Akibat perang tersebut, dunia disadarkan bahwa ternyata dalam era perdamaian ini perang masih merupakan sesuatu yang sangat mungkin terjadi. Oleh karena itu, tidak sedikit juga negara yang semakin memperkuat pertahanannya dengan menaikkan anggaran pertahanan dan membeli sejumlah alat utama sistem senjata (alutsista).
Salah satunya mungkin adalah Menteri Pertahanan (Menhan) RI Prabowo Subianto yang belakangan terlihat semakin gencar membeli jet-jet tempur canggih. Selesai menandatangani perjanjian jet Dassault Rafale, Prabowo juga tampak semakin mantap membeli jet tempur asal Amerika Serikat (AS), F-15 EX, setelah berkunjung ke Negeri Paman Sam beberapa waktu lalu.
Tidak hanya aktif mencari alutsista canggih, belakangan Prabowo juga mulai menyuarakan betapa pentingnya suatu negara untuk sadar tentang kepentingan pertahanannya di era yang rawan ini. Dalam sebuah acara, mantan Panglima Komando Cadangan Strategis Angkatan Darat (Pangkostrad) tersebut mengatakan bahwa sebuah negara dipastikan akan punah jika tidak komitmen investasi di bidang pertahanan.
Belajar dari sejarah, Prabowo menyoroti ada beberapa kerajaan di zaman dulu yang kaya raya namun terpaksa hancur karena ia tidak memiliki militer yang kuat.
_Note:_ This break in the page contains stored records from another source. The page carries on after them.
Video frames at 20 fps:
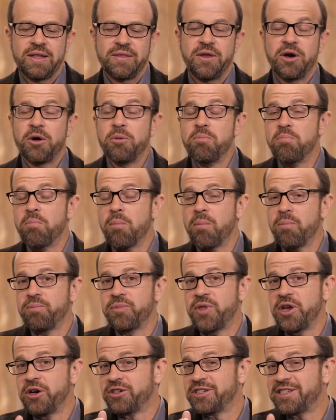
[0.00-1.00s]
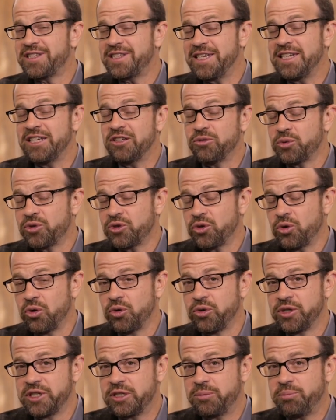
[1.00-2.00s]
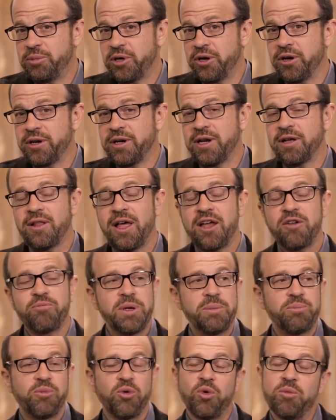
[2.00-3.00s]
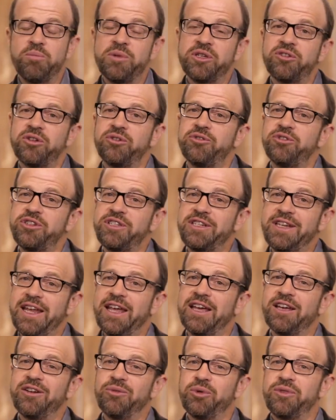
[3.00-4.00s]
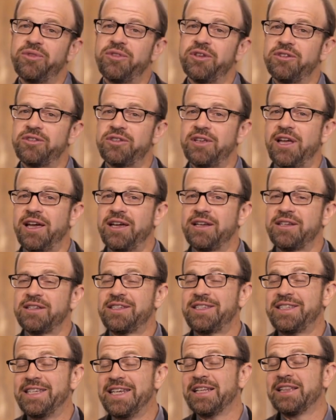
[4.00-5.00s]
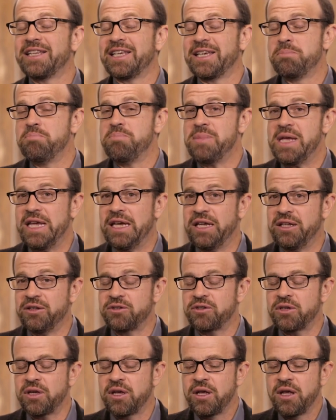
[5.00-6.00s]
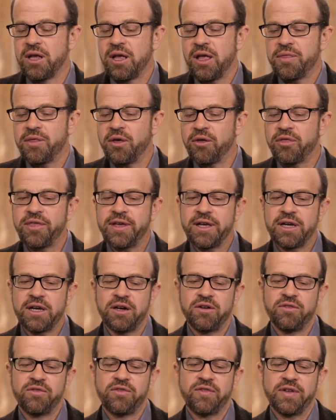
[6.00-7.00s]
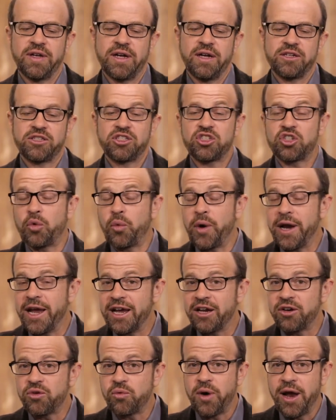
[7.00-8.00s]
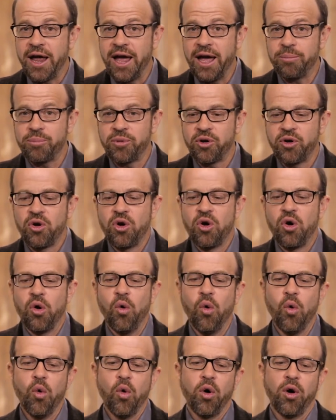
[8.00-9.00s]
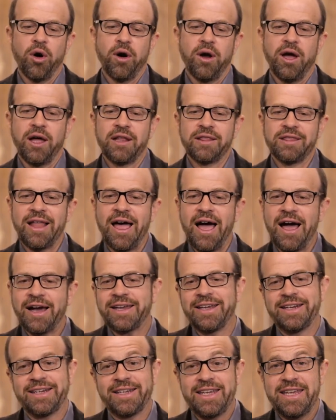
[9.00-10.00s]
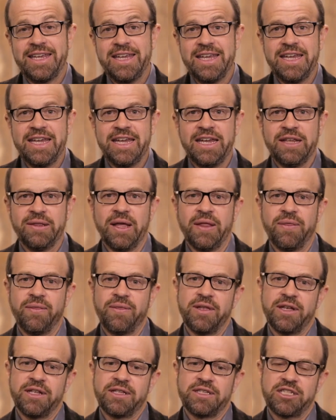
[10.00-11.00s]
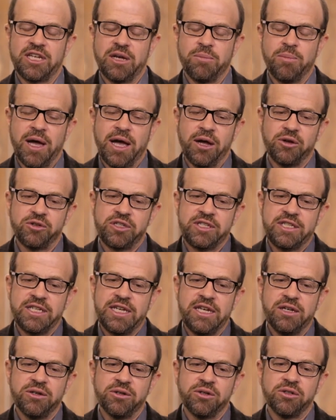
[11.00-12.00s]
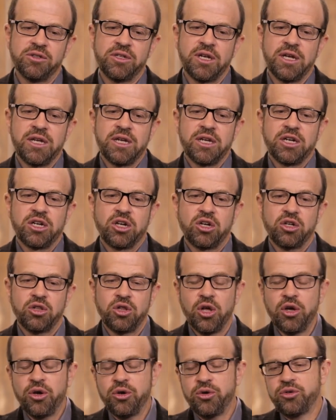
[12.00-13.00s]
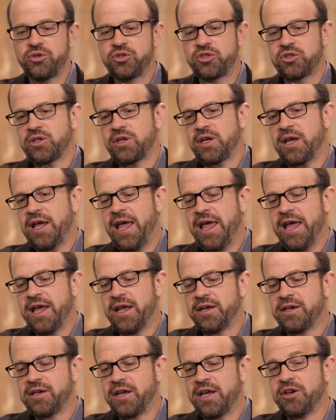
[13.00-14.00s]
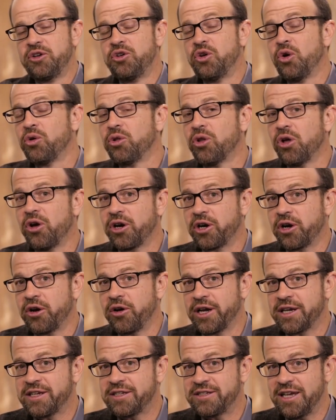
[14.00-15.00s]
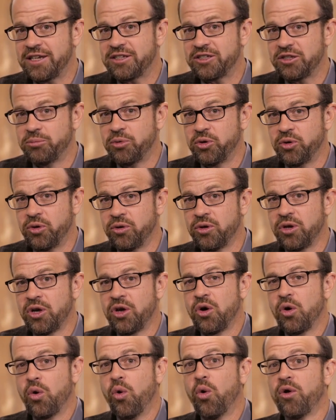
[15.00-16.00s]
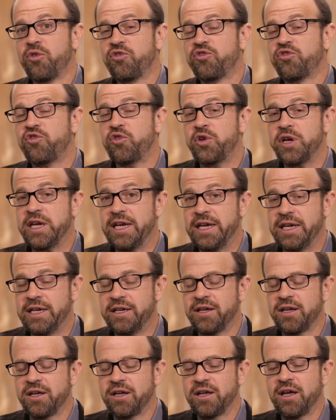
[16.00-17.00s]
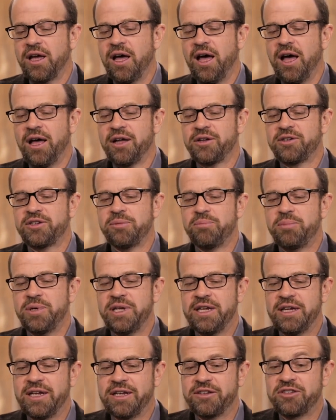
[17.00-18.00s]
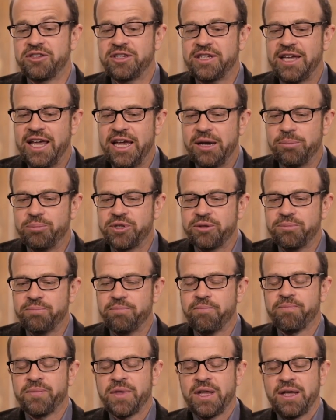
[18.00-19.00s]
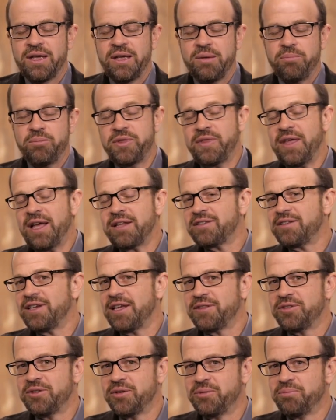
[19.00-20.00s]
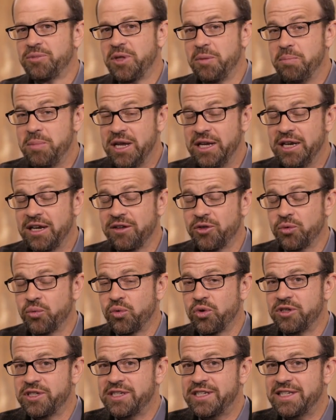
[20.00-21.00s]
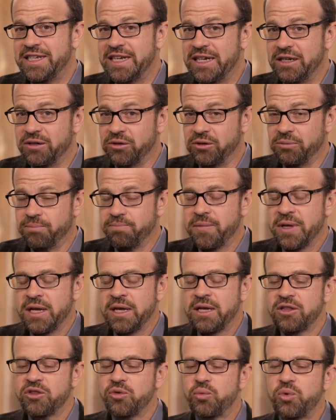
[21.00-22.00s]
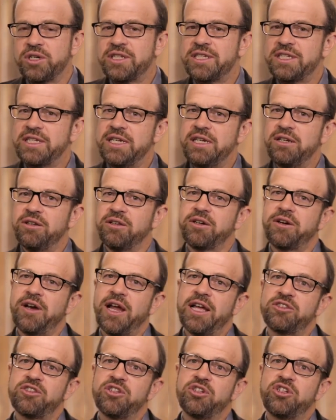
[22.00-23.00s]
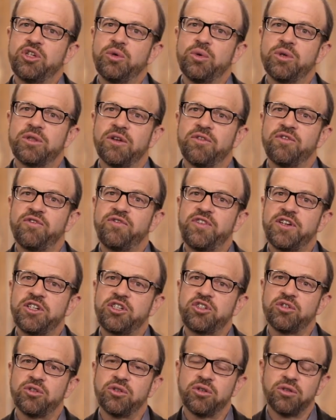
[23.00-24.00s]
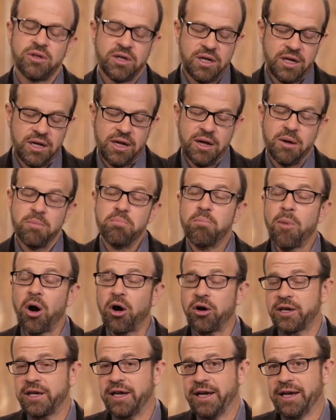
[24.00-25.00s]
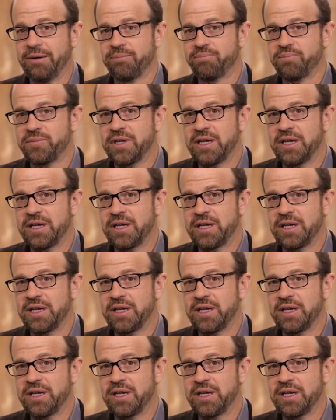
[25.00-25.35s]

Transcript: They're, they're sealed with the Holy Spirit. Now, a lot of people will misunderstand what this sealing means. They'll think of uh, saran wrap or a lock and key, that it's somehow sealed, closed, and, and no longer accessible or freed uh, to be escaped. But that's not the, the meaning of the word seal. The word seal here has to do with official marking,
Oleh karena itu, ia pun mewanti-wanti bahwa investasi pertahanan adalah suatu keniscayaan, bukan persoalan suka ataupun tidak suka, karena, menurutnya, perang adalah ancaman yang akan selalu ada selama manusia selalu berkeinginan memaksakan kehendaknya pada orang lain.
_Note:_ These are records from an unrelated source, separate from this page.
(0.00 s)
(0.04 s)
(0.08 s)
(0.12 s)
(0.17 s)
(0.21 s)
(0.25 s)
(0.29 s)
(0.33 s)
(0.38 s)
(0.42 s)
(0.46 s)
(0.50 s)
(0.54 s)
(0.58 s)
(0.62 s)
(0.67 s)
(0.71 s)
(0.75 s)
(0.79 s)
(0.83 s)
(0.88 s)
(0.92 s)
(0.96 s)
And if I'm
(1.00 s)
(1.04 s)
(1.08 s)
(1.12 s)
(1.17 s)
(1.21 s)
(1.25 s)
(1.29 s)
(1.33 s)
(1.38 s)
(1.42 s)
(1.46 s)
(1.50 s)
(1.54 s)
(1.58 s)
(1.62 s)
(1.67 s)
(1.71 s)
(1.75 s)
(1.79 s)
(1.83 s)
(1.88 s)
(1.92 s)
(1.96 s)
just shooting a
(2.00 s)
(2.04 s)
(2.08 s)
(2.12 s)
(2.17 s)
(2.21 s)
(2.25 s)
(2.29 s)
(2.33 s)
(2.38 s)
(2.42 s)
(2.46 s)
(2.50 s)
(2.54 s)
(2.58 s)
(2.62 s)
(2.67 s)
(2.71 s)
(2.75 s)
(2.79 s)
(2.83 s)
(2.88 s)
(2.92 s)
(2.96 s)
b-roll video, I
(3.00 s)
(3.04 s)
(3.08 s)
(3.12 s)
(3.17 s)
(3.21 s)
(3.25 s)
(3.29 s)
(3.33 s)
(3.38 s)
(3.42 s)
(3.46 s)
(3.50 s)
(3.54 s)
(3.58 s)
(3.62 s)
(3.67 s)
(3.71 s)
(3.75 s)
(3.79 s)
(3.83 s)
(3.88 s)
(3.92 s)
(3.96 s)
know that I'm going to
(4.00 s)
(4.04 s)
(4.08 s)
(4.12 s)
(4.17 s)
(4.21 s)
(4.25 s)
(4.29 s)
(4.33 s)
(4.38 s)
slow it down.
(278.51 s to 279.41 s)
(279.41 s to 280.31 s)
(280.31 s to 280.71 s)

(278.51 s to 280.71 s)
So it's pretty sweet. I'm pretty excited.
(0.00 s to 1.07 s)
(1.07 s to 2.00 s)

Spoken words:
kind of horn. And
Nah, mengingat Pemilihan Presiden (Pilpres) 2024 semakin hari semakin dekat, dan Prabowo adalah salah satu calon presiden (capres) yang paling sering dibicarakan, semua ini tentu memancing pertanyaan: perubahan seperti apa dari aspek pertahanan yang akan terjadi pada Indonesia jika mantan anggota Komando Pasukan Khusus (Kopassus) itu jadi presiden?
Indonesia Jadi Lebih ‘Realis’?
Di dalam studi Hubungan Internasional, ada satu pandangan politik yang begitu populer, yakni realisme. Singkatnya, realisme ini melihat bahwa secara prinsip politik internasional sifatnya adalah anarkis – tidak ada yang benar-benar bisa mengatur perilaku suatu negara (apalagi negara besar) karena kekuatan negara (seperti militer dan jumlah populasi) adalah bentuk kekuatan yang tertinggi, bukan perjanjian internasional ataupun relasi bisnis.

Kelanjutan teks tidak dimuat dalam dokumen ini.